Work order: An exact copy of every entry is required, without the pictures.

Segment Start: Material for this exercise

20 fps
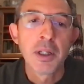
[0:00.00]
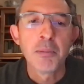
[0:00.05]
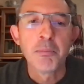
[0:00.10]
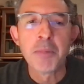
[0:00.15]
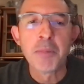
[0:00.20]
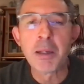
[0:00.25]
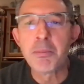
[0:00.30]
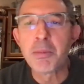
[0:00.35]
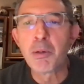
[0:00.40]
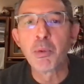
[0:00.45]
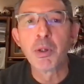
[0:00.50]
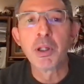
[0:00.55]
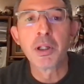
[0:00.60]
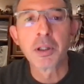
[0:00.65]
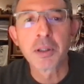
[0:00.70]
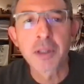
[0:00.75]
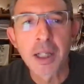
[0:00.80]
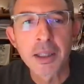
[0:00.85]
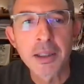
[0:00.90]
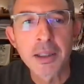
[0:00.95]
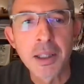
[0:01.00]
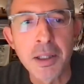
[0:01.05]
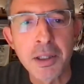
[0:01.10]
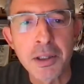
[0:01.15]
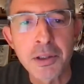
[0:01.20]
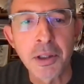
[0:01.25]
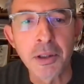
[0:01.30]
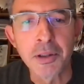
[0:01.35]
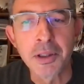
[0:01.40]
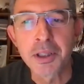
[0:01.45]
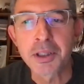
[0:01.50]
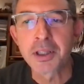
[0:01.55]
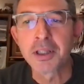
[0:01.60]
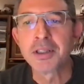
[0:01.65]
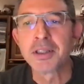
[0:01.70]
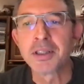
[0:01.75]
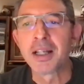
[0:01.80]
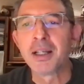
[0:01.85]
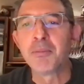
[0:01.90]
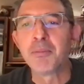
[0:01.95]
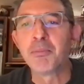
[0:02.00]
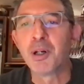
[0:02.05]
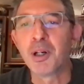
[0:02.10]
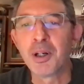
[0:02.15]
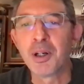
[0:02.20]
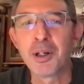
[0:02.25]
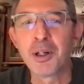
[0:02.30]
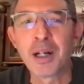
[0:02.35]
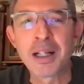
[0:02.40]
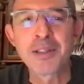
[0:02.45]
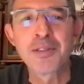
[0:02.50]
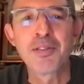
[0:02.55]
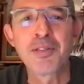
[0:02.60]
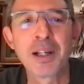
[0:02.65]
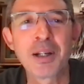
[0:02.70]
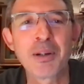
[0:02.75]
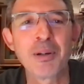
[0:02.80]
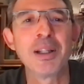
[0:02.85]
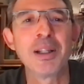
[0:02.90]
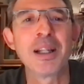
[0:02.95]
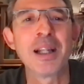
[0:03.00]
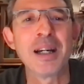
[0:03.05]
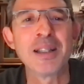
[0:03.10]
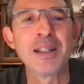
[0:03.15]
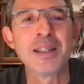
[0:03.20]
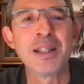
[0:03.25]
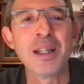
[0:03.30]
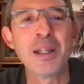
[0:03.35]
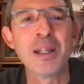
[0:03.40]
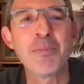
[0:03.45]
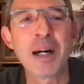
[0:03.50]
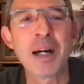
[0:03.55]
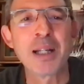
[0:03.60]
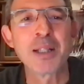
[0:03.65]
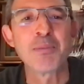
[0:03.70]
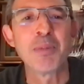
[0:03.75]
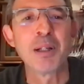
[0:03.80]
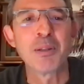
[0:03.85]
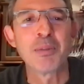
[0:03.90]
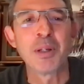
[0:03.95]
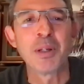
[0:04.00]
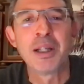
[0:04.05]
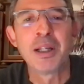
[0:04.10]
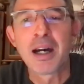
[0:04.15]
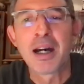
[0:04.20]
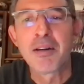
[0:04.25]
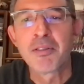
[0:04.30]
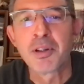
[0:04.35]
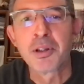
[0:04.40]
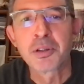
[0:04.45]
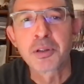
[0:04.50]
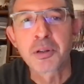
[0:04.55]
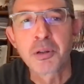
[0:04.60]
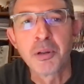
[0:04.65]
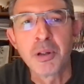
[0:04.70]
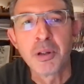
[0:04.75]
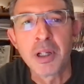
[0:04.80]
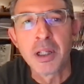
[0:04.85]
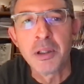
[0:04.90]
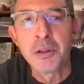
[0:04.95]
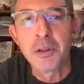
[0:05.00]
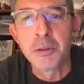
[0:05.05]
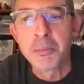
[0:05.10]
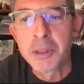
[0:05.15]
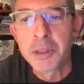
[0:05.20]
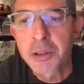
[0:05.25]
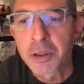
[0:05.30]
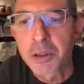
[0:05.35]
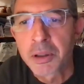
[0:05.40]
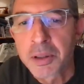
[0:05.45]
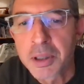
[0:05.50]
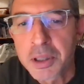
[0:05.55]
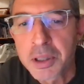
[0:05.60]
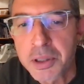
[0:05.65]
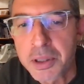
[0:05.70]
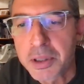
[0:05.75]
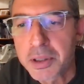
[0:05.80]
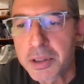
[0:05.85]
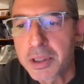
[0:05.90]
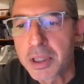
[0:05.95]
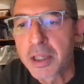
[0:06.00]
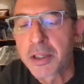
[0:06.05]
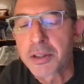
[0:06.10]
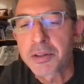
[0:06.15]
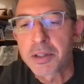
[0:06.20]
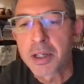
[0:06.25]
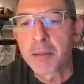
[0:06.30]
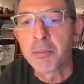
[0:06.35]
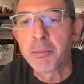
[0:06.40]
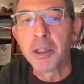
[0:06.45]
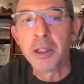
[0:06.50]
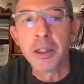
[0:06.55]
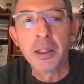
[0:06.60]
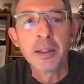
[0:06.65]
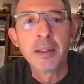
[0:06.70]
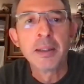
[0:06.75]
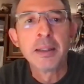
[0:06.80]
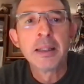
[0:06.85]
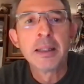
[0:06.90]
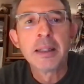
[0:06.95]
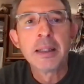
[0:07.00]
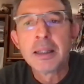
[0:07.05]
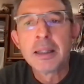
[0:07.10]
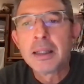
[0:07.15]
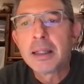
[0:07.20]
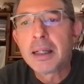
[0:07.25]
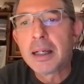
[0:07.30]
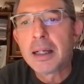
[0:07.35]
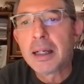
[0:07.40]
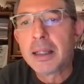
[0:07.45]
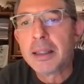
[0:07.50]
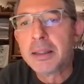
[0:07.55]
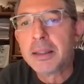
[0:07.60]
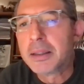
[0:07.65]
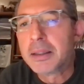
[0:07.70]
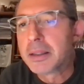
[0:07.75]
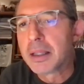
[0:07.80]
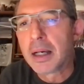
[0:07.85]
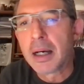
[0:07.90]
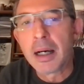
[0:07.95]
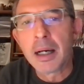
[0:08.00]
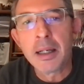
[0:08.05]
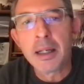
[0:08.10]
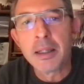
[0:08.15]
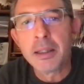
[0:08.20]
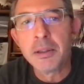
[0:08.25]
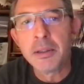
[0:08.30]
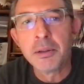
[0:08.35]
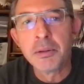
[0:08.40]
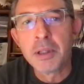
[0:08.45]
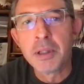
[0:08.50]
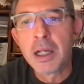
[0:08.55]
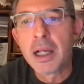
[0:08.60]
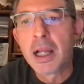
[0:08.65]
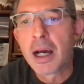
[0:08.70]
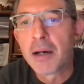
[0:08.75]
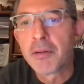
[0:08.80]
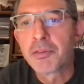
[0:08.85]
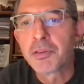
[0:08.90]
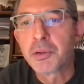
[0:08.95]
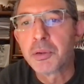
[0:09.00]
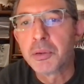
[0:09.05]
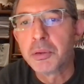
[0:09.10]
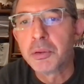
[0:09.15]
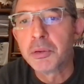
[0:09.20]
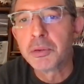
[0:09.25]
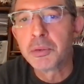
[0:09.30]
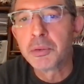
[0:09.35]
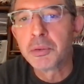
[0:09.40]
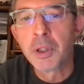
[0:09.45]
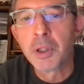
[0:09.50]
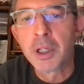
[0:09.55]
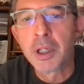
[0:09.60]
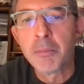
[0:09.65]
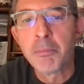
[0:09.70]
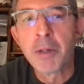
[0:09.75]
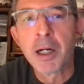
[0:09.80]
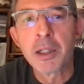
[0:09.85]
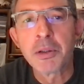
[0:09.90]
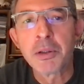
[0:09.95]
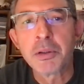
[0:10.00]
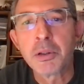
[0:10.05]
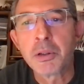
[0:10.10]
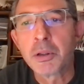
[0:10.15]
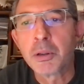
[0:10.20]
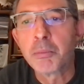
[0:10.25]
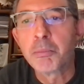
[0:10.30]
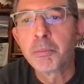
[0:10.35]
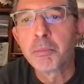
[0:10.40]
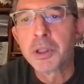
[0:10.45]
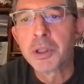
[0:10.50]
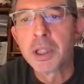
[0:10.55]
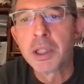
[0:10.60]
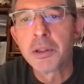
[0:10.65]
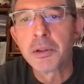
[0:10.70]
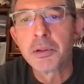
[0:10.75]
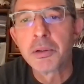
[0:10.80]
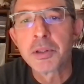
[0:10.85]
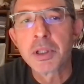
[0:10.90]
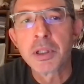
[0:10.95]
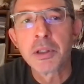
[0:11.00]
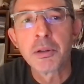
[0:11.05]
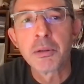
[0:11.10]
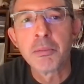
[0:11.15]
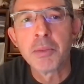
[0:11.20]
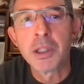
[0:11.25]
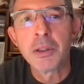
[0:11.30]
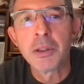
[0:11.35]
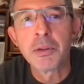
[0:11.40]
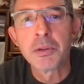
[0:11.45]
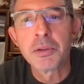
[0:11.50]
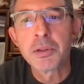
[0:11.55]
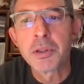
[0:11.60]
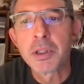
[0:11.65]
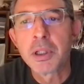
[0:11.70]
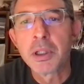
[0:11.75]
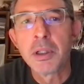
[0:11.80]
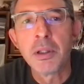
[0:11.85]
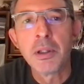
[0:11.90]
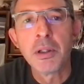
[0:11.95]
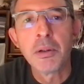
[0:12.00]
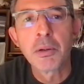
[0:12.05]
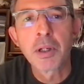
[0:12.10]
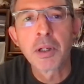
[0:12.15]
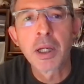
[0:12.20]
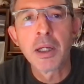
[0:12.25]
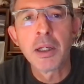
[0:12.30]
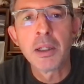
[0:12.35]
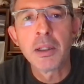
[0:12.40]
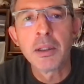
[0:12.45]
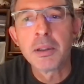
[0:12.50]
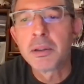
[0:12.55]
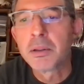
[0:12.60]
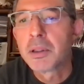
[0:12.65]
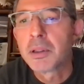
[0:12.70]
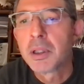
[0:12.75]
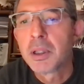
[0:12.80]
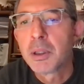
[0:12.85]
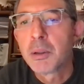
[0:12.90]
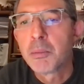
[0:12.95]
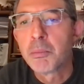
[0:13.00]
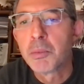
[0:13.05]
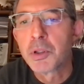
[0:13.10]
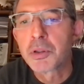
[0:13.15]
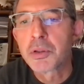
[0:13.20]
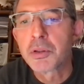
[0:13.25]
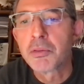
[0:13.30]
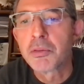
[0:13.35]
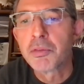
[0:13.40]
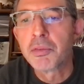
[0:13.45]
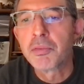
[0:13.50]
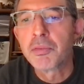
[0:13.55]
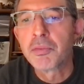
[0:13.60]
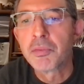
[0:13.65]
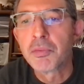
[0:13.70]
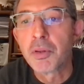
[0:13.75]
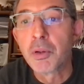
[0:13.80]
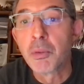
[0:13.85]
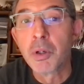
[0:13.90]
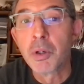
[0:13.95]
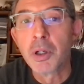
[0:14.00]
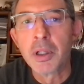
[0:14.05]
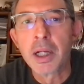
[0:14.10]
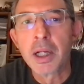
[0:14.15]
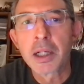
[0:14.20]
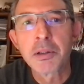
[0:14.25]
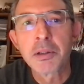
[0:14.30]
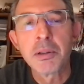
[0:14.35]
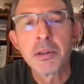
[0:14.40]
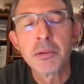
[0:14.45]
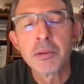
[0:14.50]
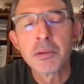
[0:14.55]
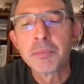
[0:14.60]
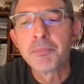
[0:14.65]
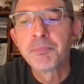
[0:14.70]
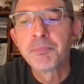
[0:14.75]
maybe we're not getting these conditions anymore as frequently as in the past, but when you have those cool and humid conditions in the summer, and you really have to worry about your potatoes and tomatoes here in the UK and most of the world actually.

Segment End: Material for this exercise

Result:
20 fps
[0:00.00]
[0:00.05]
[0:00.10]
[0:00.15]
[0:00.20]
[0:00.25]
[0:00.30]
[0:00.35]
[0:00.40]
[0:00.45]
[0:00.50]
[0:00.55]
[0:00.60]
[0:00.65]
[0:00.70]
[0:00.75]
[0:00.80]
[0:00.85]
[0:00.90]
[0:00.95]
[0:01.00]
[0:01.05]
[0:01.10]
[0:01.15]
[0:01.20]
[0:01.25]
[0:01.30]
[0:01.35]
[0:01.40]
[0:01.45]
[0:01.50]
[0:01.55]
[0:01.60]
[0:01.65]
[0:01.70]
[0:01.75]
[0:01.80]
[0:01.85]
[0:01.90]
[0:01.95]
[0:02.00]
[0:02.05]
[0:02.10]
[0:02.15]
[0:02.20]
[0:02.25]
[0:02.30]
[0:02.35]
[0:02.40]
[0:02.45]
[0:02.50]
[0:02.55]
[0:02.60]
[0:02.65]
[0:02.70]
[0:02.75]
[0:02.80]
[0:02.85]
[0:02.90]
[0:02.95]
[0:03.00]
[0:03.05]
[0:03.10]
[0:03.15]
[0:03.20]
[0:03.25]
[0:03.30]
[0:03.35]
[0:03.40]
[0:03.45]
[0:03.50]
[0:03.55]
[0:03.60]
[0:03.65]
[0:03.70]
[0:03.75]
[0:03.80]
[0:03.85]
[0:03.90]
[0:03.95]
[0:04.00]
[0:04.05]
[0:04.10]
[0:04.15]
[0:04.20]
[0:04.25]
[0:04.30]
[0:04.35]
[0:04.40]
[0:04.45]
[0:04.50]
[0:04.55]
[0:04.60]
[0:04.65]
[0:04.70]
[0:04.75]
[0:04.80]
[0:04.85]
[0:04.90]
[0:04.95]
[0:05.00]
[0:05.05]
[0:05.10]
[0:05.15]
[0:05.20]
[0:05.25]
[0:05.30]
[0:05.35]
[0:05.40]
[0:05.45]
[0:05.50]
[0:05.55]
[0:05.60]
[0:05.65]
[0:05.70]
[0:05.75]
[0:05.80]
[0:05.85]
[0:05.90]
[0:05.95]
[0:06.00]
[0:06.05]
[0:06.10]
[0:06.15]
[0:06.20]
[0:06.25]
[0:06.30]
[0:06.35]
[0:06.40]
[0:06.45]
[0:06.50]
[0:06.55]
[0:06.60]
[0:06.65]
[0:06.70]
[0:06.75]
[0:06.80]
[0:06.85]
[0:06.90]
[0:06.95]
[0:07.00]
[0:07.05]
[0:07.10]
[0:07.15]
[0:07.20]
[0:07.25]
[0:07.30]
[0:07.35]
[0:07.40]
[0:07.45]
[0:07.50]
[0:07.55]
[0:07.60]
[0:07.65]
[0:07.70]
[0:07.75]
[0:07.80]
[0:07.85]
[0:07.90]
[0:07.95]
[0:08.00]
[0:08.05]
[0:08.10]
[0:08.15]
[0:08.20]
[0:08.25]
[0:08.30]
[0:08.35]
[0:08.40]
[0:08.45]
[0:08.50]
[0:08.55]
[0:08.60]
[0:08.65]
[0:08.70]
[0:08.75]
[0:08.80]
[0:08.85]
[0:08.90]
[0:08.95]
[0:09.00]
[0:09.05]
[0:09.10]
[0:09.15]
[0:09.20]
[0:09.25]
[0:09.30]
[0:09.35]
[0:09.40]
[0:09.45]
[0:09.50]
[0:09.55]
[0:09.60]
[0:09.65]
[0:09.70]
[0:09.75]
[0:09.80]
[0:09.85]
[0:09.90]
[0:09.95]
[0:10.00]
[0:10.05]
[0:10.10]
[0:10.15]
[0:10.20]
[0:10.25]
[0:10.30]
[0:10.35]
[0:10.40]
[0:10.45]
[0:10.50]
[0:10.55]
[0:10.60]
[0:10.65]
[0:10.70]
[0:10.75]
[0:10.80]
[0:10.85]
[0:10.90]
[0:10.95]
[0:11.00]
[0:11.05]
[0:11.10]
[0:11.15]
[0:11.20]
[0:11.25]
[0:11.30]
[0:11.35]
[0:11.40]
[0:11.45]
[0:11.50]
[0:11.55]
[0:11.60]
[0:11.65]
[0:11.70]
[0:11.75]
[0:11.80]
[0:11.85]
[0:11.90]
[0:11.95]
[0:12.00]
[0:12.05]
[0:12.10]
[0:12.15]
[0:12.20]
[0:12.25]
[0:12.30]
[0:12.35]
[0:12.40]
[0:12.45]
[0:12.50]
[0:12.55]
[0:12.60]
[0:12.65]
[0:12.70]
[0:12.75]
[0:12.80]
[0:12.85]
[0:12.90]
[0:12.95]
[0:13.00]
[0:13.05]
[0:13.10]
[0:13.15]
[0:13.20]
[0:13.25]
[0:13.30]
[0:13.35]
[0:13.40]
[0:13.45]
[0:13.50]
[0:13.55]
[0:13.60]
[0:13.65]
[0:13.70]
[0:13.75]
[0:13.80]
[0:13.85]
[0:13.90]
[0:13.95]
[0:14.00]
[0:14.05]
[0:14.10]
[0:14.15]
[0:14.20]
[0:14.25]
[0:14.30]
[0:14.35]
[0:14.40]
[0:14.45]
[0:14.50]
[0:14.55]
[0:14.60]
[0:14.65]
[0:14.70]
[0:14.75]
maybe we're not getting these conditions anymore as frequently as in the past, but when you have those cool and humid conditions in the summer, and you really have to worry about your potatoes and tomatoes here in the UK and most of the world actually.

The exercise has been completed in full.